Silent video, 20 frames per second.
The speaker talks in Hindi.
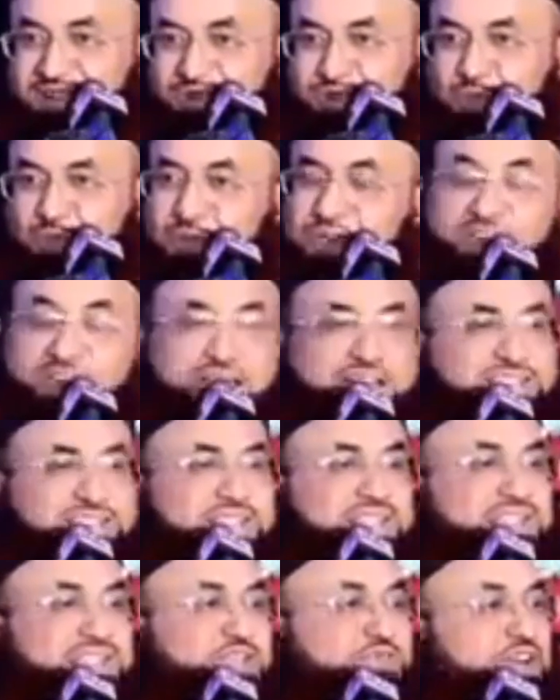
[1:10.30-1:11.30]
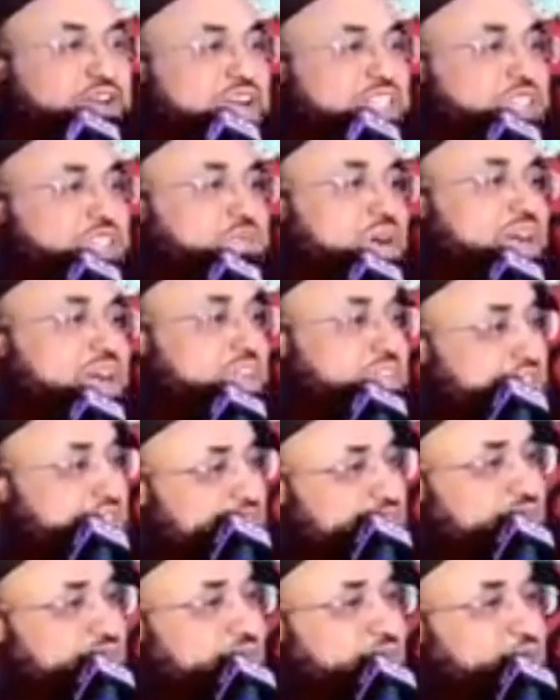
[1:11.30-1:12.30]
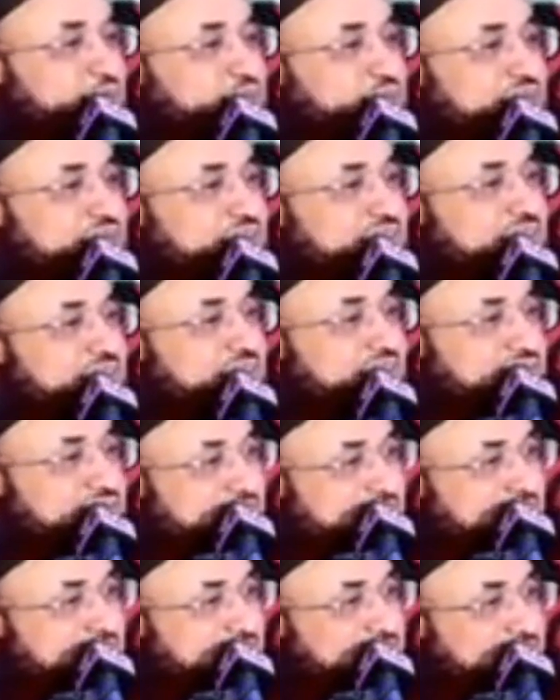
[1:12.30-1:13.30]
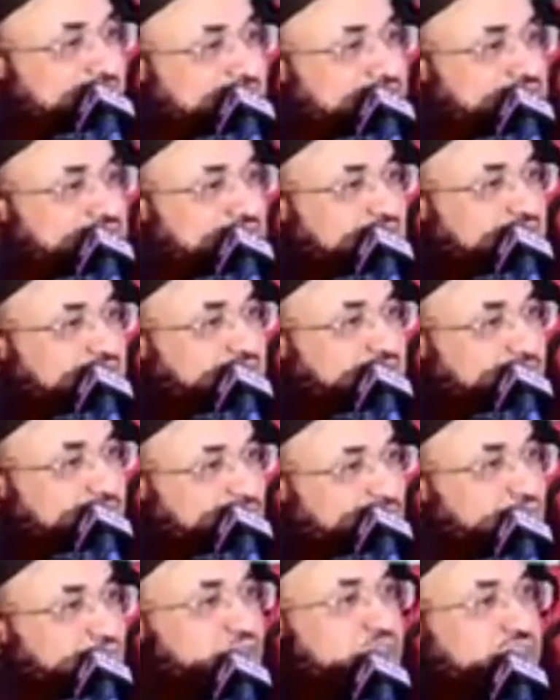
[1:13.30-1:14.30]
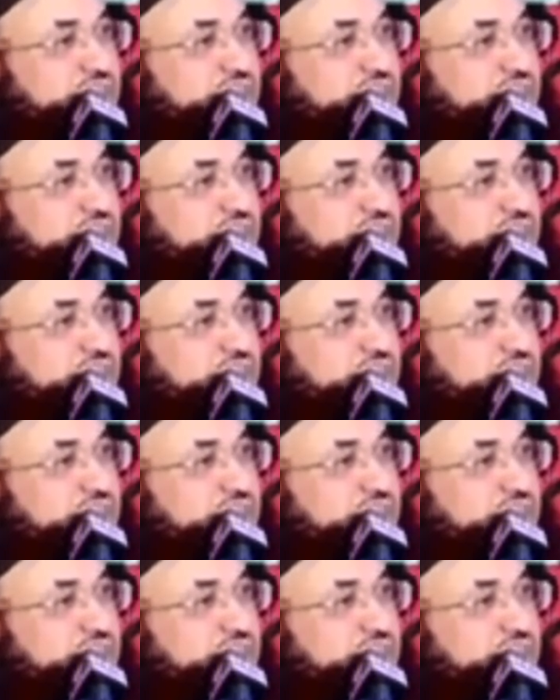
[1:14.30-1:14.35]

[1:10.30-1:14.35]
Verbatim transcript: तो फिर हजरत फातिमा रजी अल्लाह तहा का दावा तो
-.-.-
— What to work on —
Quote verbatim the final run of lines in the material above, from the line that contains "[1:13.30-1:14.30]" through the very last line, excluding any pictures.

— Solution —
[1:13.30-1:14.30]
[1:14.30-1:14.35]

[1:10.30-1:14.35]
Verbatim transcript: तो फिर हजरत फातिमा रजी अल्लाह तहा का दावा तो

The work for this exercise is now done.